* WORK REQUEST *
The reply should be an exact repeat of the listing, with no pictures in it.

─── EXERCISE MATERIAL ───

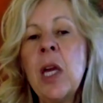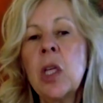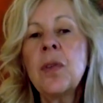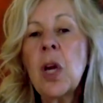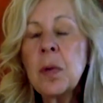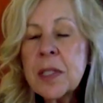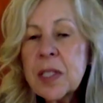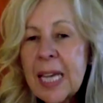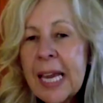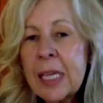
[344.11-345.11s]
You don't
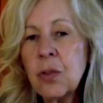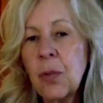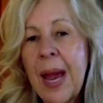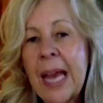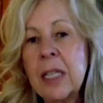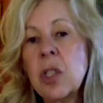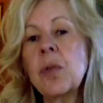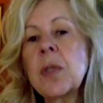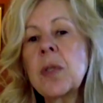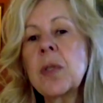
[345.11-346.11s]
slay your dragons,
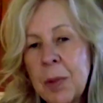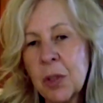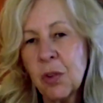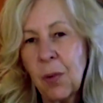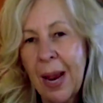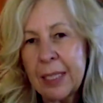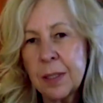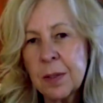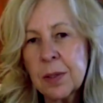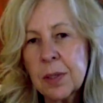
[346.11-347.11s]
you tame your ah,
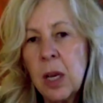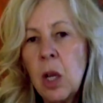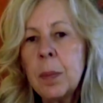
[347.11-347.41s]
dragons. okay.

───

* EXERCISE RESPONSE *
[344.11-345.11s]
You don't
[345.11-346.11s]
slay your dragons,
[346.11-347.11s]
you tame your ah,
[347.11-347.41s]
dragons. okay.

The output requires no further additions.